I was the first to break the silence. ‘Are you going to have to go down with Laura? To the mainland, I mean?’
He shook his head. ‘I’m on leave. Sergeant Peterson can deal with it all now. She’ll remain in custody, of course.’
‘Poor Laura,’ I said. ‘She nearly made it to freedom.’
‘With other people’s money.’
‘I s’pose so.’ I sighed. ‘I just don’t think she had much fun in her life.’ I remembered my teens: junketing round the regattas, then on tall ships, and waitressing, and doing up Marielle with Alain, the achievement and the dreams. ‘She looked after her brother, then went straight from university into Mum’s firm.’
‘I felt sorry for her too,’ he said. He paused, watching, as a kittiwake flew overhead, drifted down in a circle, then settled on the water, turning its head to look at us with bead-black eyes. ‘When were you going to tell me about Alain?’ he said at last.
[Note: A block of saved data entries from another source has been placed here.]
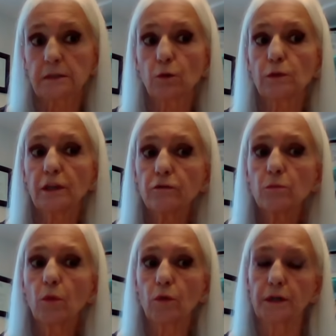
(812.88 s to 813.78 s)
So
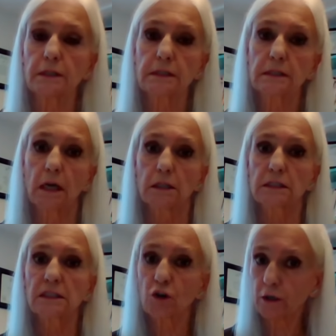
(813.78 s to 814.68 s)
livor mortis
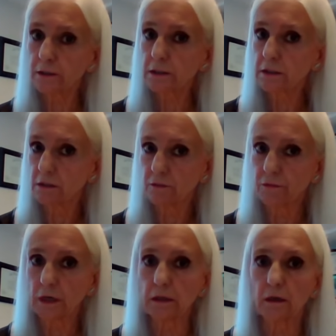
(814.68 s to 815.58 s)
starts to
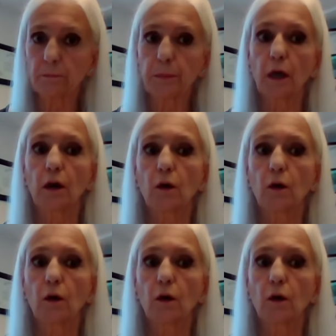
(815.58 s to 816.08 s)
develop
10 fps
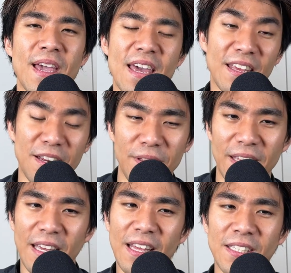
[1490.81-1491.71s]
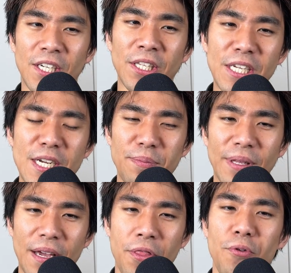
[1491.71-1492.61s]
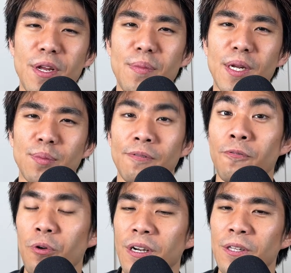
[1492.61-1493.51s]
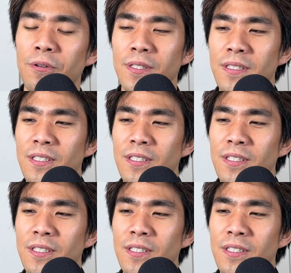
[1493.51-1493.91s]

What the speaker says: And then, they like to clean up like 30 minutes before it closes.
‘When I could,’ I said. ‘At first I just didn’t understand why he pretended not to recognise me. Why he was going under another name. But then he told me he’d lost his memory. I wasn’t sure I believed him. Then I didn’t know what to do, how to tell him.’ I turned my face to his. ‘I couldn’t tell you when he didn’t know. It would have been like’ – I spread my hands, trying to explain – ‘like we were conspiring against him.’ I looked Gavin straight in the eyes. ‘I owed him that much loyalty, at least. I thought maybe I could write to his parents and tell them to come. Then, on Saturday night, at the dance, someone who’d known us both recognised us – congratulated us on still being together.’ I made a face. ‘The fat hit the fire.’
‘The blazing row in the car park,’ Gavin said. ‘I heard at least six versions of it.’
I opened my mouth and he lifted his hand to lay a finger on my lips. ‘No need to explain.’ His grey eyes were steady on mine; he used the words I’d used to myself. ‘So long as you’re sure that he’s in the past.’
I nodded and threaded my fingers through his. ‘I’m sure.’
We leant shoulder to shoulder, and watched the sun come up.
A NOTE ON SHETLAN
Shetland has its own very distinctive language, Shetlan or Shetlandic, which derives from old Norse and old Scots. In Death on a Longship, Magnie’s first words to Cass are, ‘Cass, well, for the love of mercy. Norroway, at this season? Yea, yea, we’ll find you a berth. Where are you?’
Written in west-side Shetlan (each district is slightly different), it would have looked like this:
‘Cass, weel, fir da love o’ mercy. Norroway, at dis saeson? Yea, yea, we’ll fin dee a bert. Quaur is du?’
Th becomes a d sound in dis (this), da (the), dee and du (originally thee and thou, now you), wh becomes qu (quaur, where), the vowel sounds are altered (well to weel, season to saeson, find to fin), the verbs are slightly different (quaur is du) and the whole looks unintelligible to most folk from outwith Shetland, and twartree (a few) within it too.
So, rather than writing in the way my characters would speak, I’ve tried to catch the rhythm and some of the distinctive usages of Shetlan while keeping it intelligible to soothmoothers, or people who’ve come in by boat through the South Mouth of Bressay Sound into Lerwick, and by extension, anyone living south of Fair Isle.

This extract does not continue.